ANKARA (Reuters) - Muslim countries have asked Turkey to veto Danish Prime Minister Anders Fogh Rasmussen as the next NATO chief, Turkish Prime Minister Tayyip Erdogan said.
The current NATO secretary general, Dutchman Jaap de Hoop Scheffer, steps down on July 31 and his successor is expected to be named at a NATO summit on April 3 and 4.
Erdogan said he talked to Rasmussen by telephone on Friday and told him the Turkish people were upset by the Danish prime minister’s position during a row in 2006 over cartoons of the Prophet Mohammad printed in a Danish newspaper.
Rasmussen refused to apologise for the cartoons, which sparked riots and attacks on Danish embassies in several Muslim states.
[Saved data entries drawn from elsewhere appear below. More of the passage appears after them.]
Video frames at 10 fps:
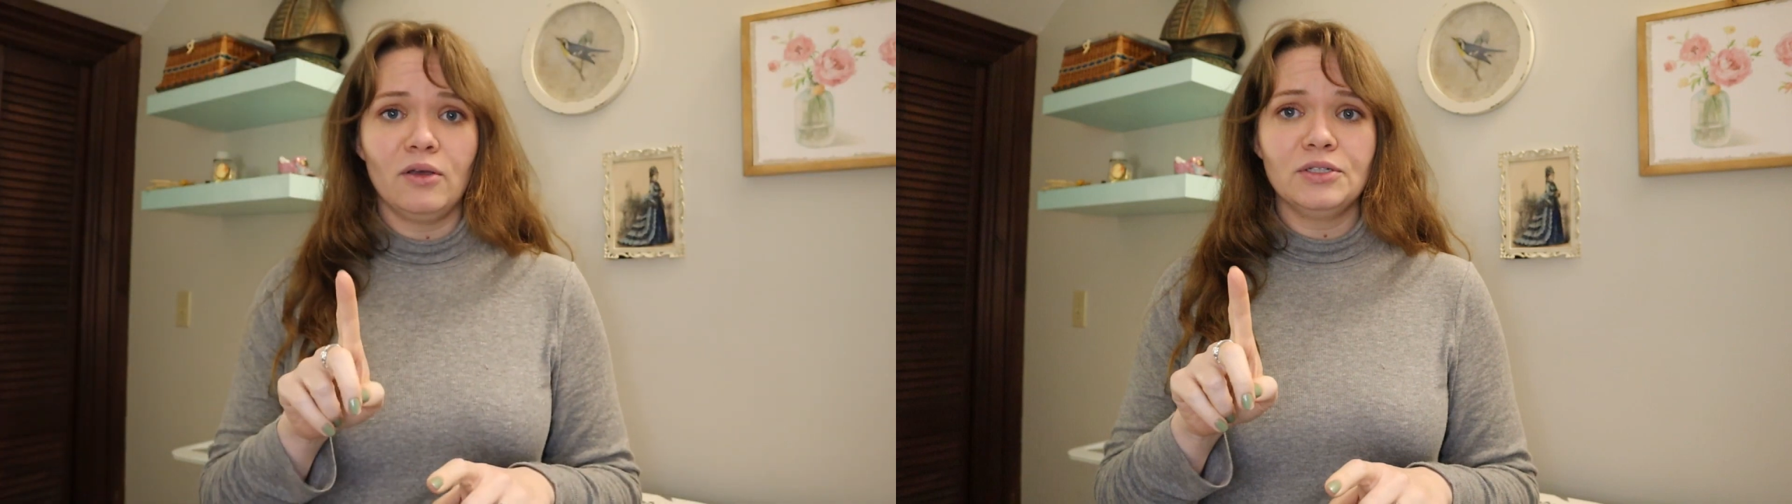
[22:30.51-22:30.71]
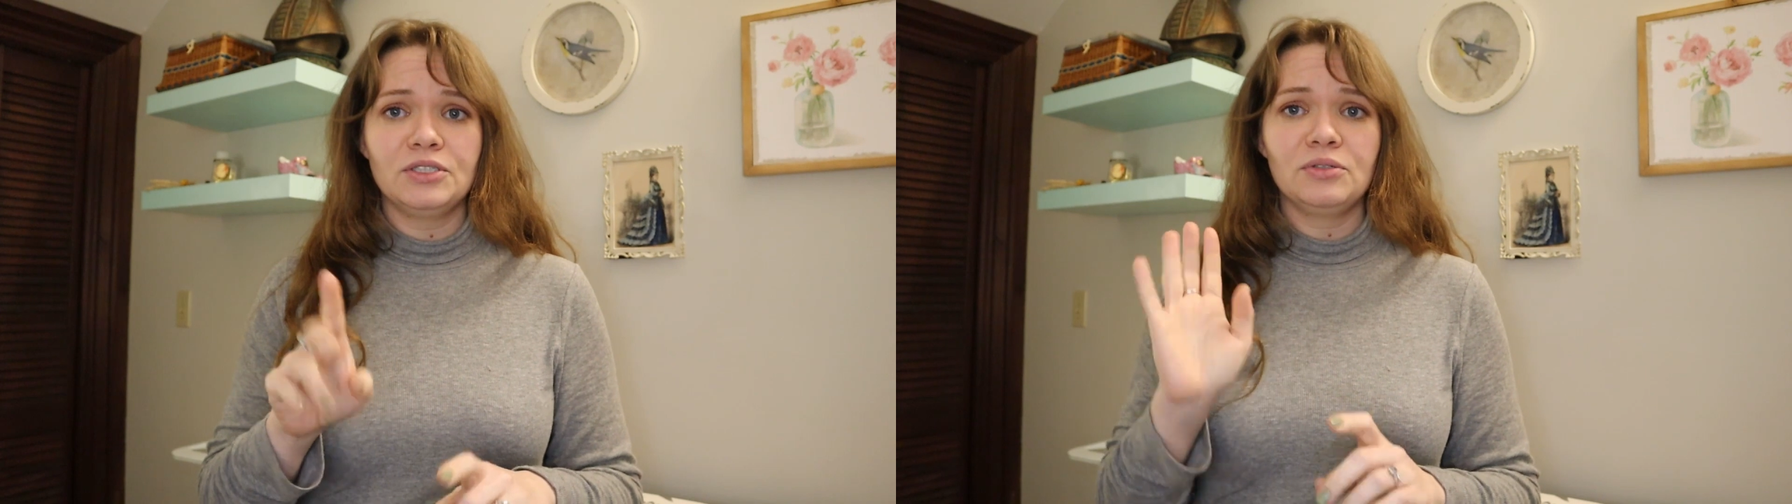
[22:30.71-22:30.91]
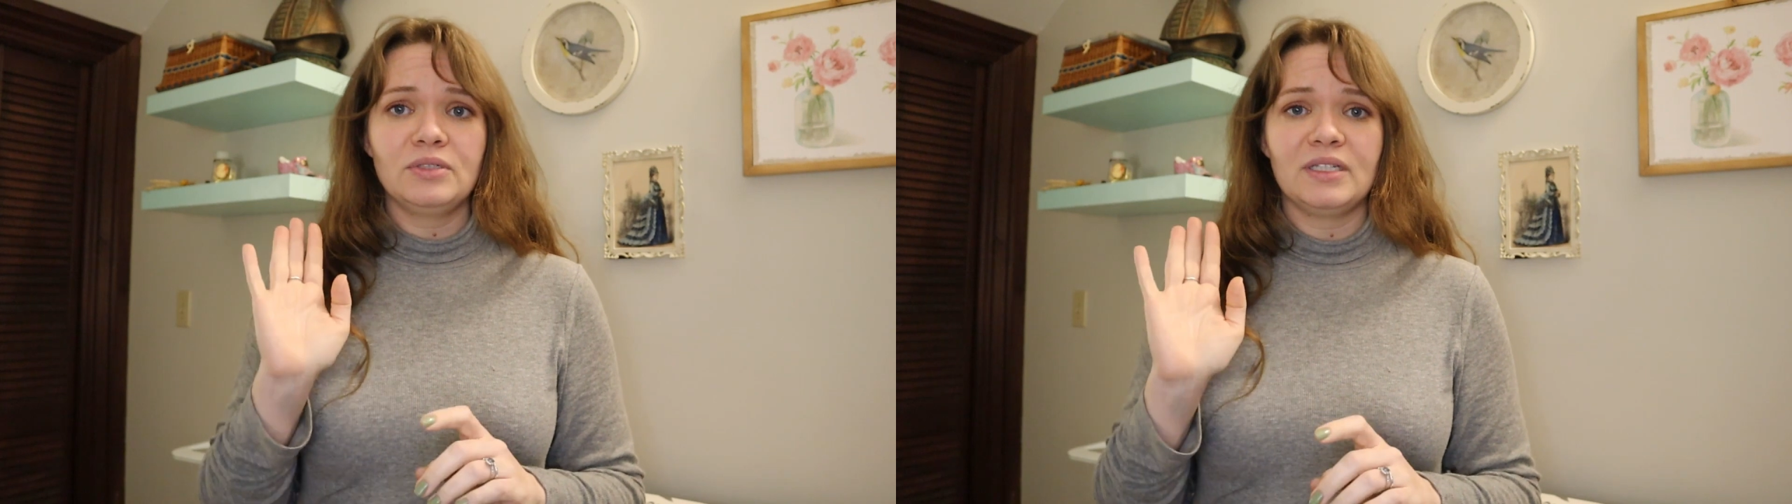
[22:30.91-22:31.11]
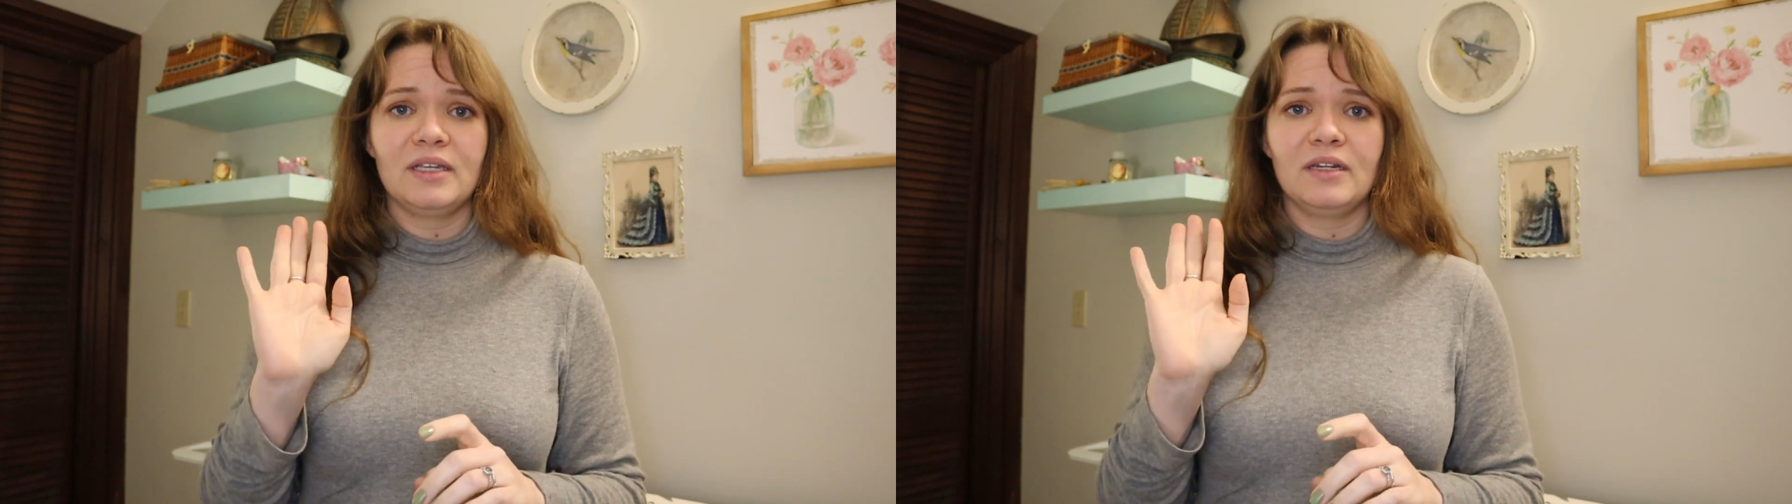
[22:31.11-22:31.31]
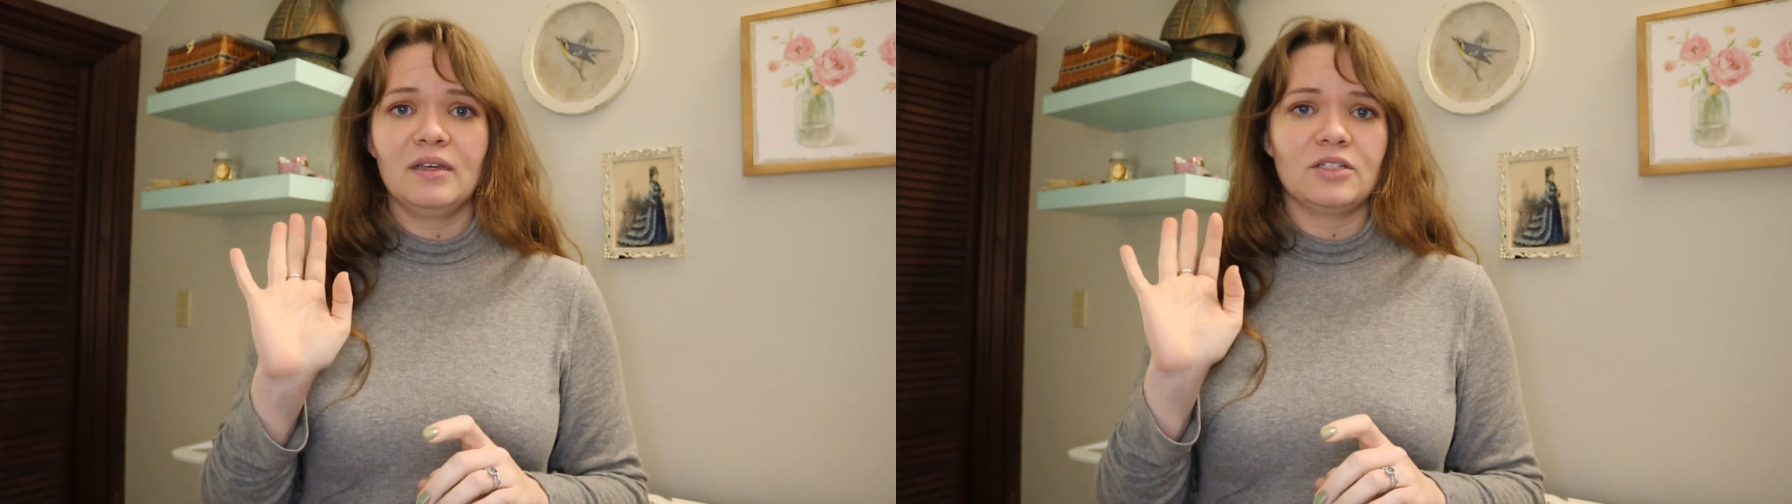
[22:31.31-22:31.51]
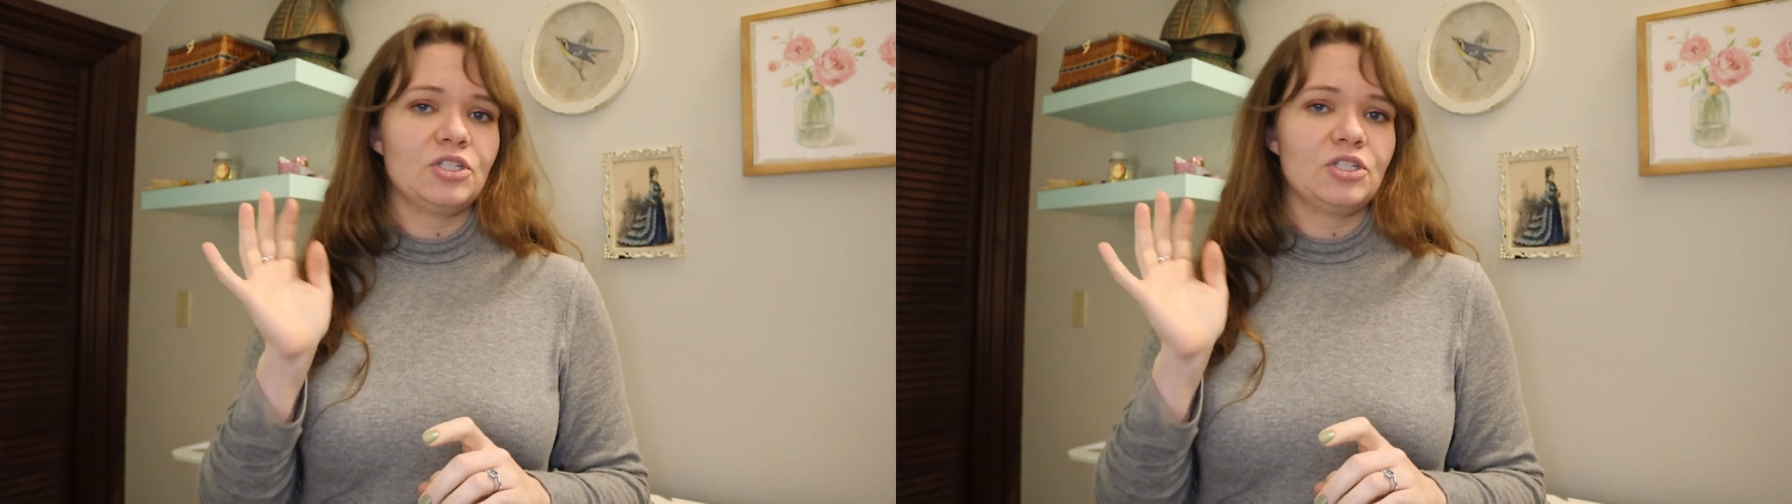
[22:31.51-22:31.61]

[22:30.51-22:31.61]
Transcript: also did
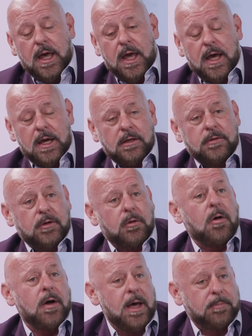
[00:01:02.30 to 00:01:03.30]
and they're
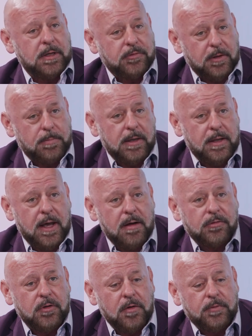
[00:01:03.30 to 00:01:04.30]
all happy because they pay the
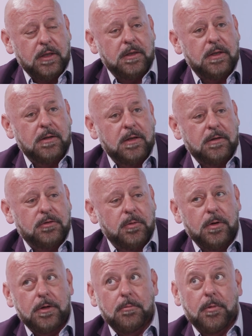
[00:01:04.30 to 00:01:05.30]
house off, and then during,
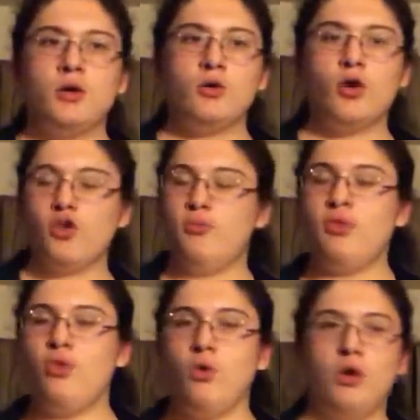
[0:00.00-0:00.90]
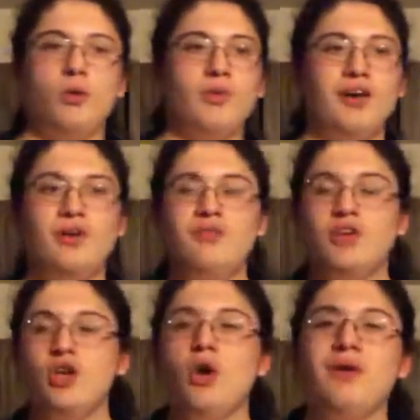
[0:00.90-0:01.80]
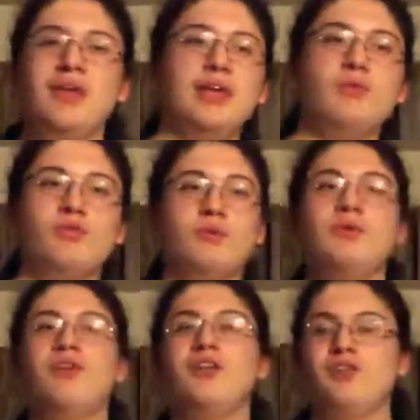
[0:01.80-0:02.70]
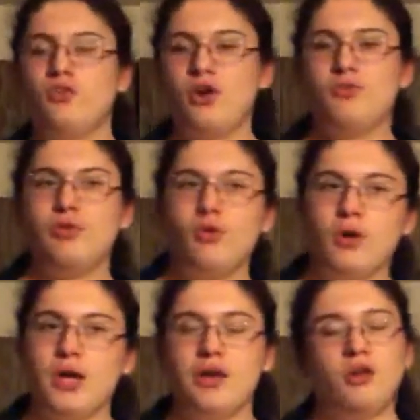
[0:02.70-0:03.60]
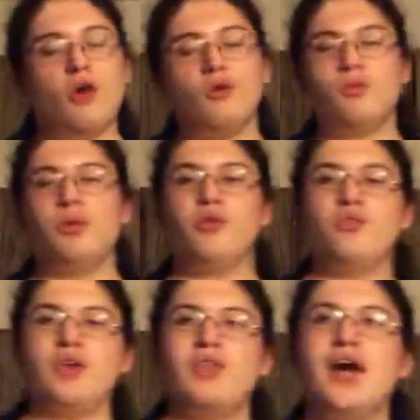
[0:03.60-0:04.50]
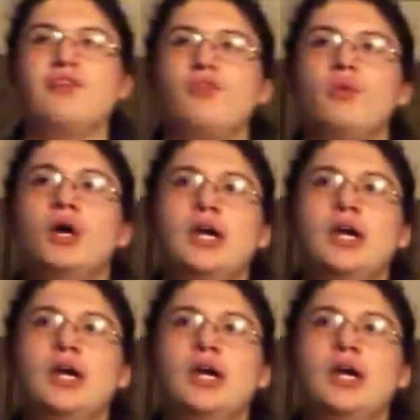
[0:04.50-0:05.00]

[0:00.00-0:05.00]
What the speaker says: Crosby Thorne without even knowing that he was going to be facing Crosby Thorne, and we'll always be able to say that. So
Some Western governments defended the publication of the cartoons in the name of freedom of expression.
“A very serious reaction emerged in countries with Muslim populations during the cartoon crisis,” Erdogan told NTV broadcaster late on Friday.
Of Rasmussen’s appointment, he said “now these countries have started to call us and tell us not to allow it.”
Erdogan, who is leader of the Islamist-rooted AK Party, did not say directly he would veto Rasmussen as NATO party chief, an appointment made by consensus of NATO members.
But he said, “I am also a political party leader and I certainly should not contradict with my party’s principles. I told him he can appreciate what that means.”
He also said Turkey was upset Denmark had allowed a pro-Kurdish militant television station to broadcast from Denmark.
Turkey is concerned that at a time when NATO faces rising demands in Afghanistan, a secretary general with such an approach could affect the alliance’s relationship with the Muslim world.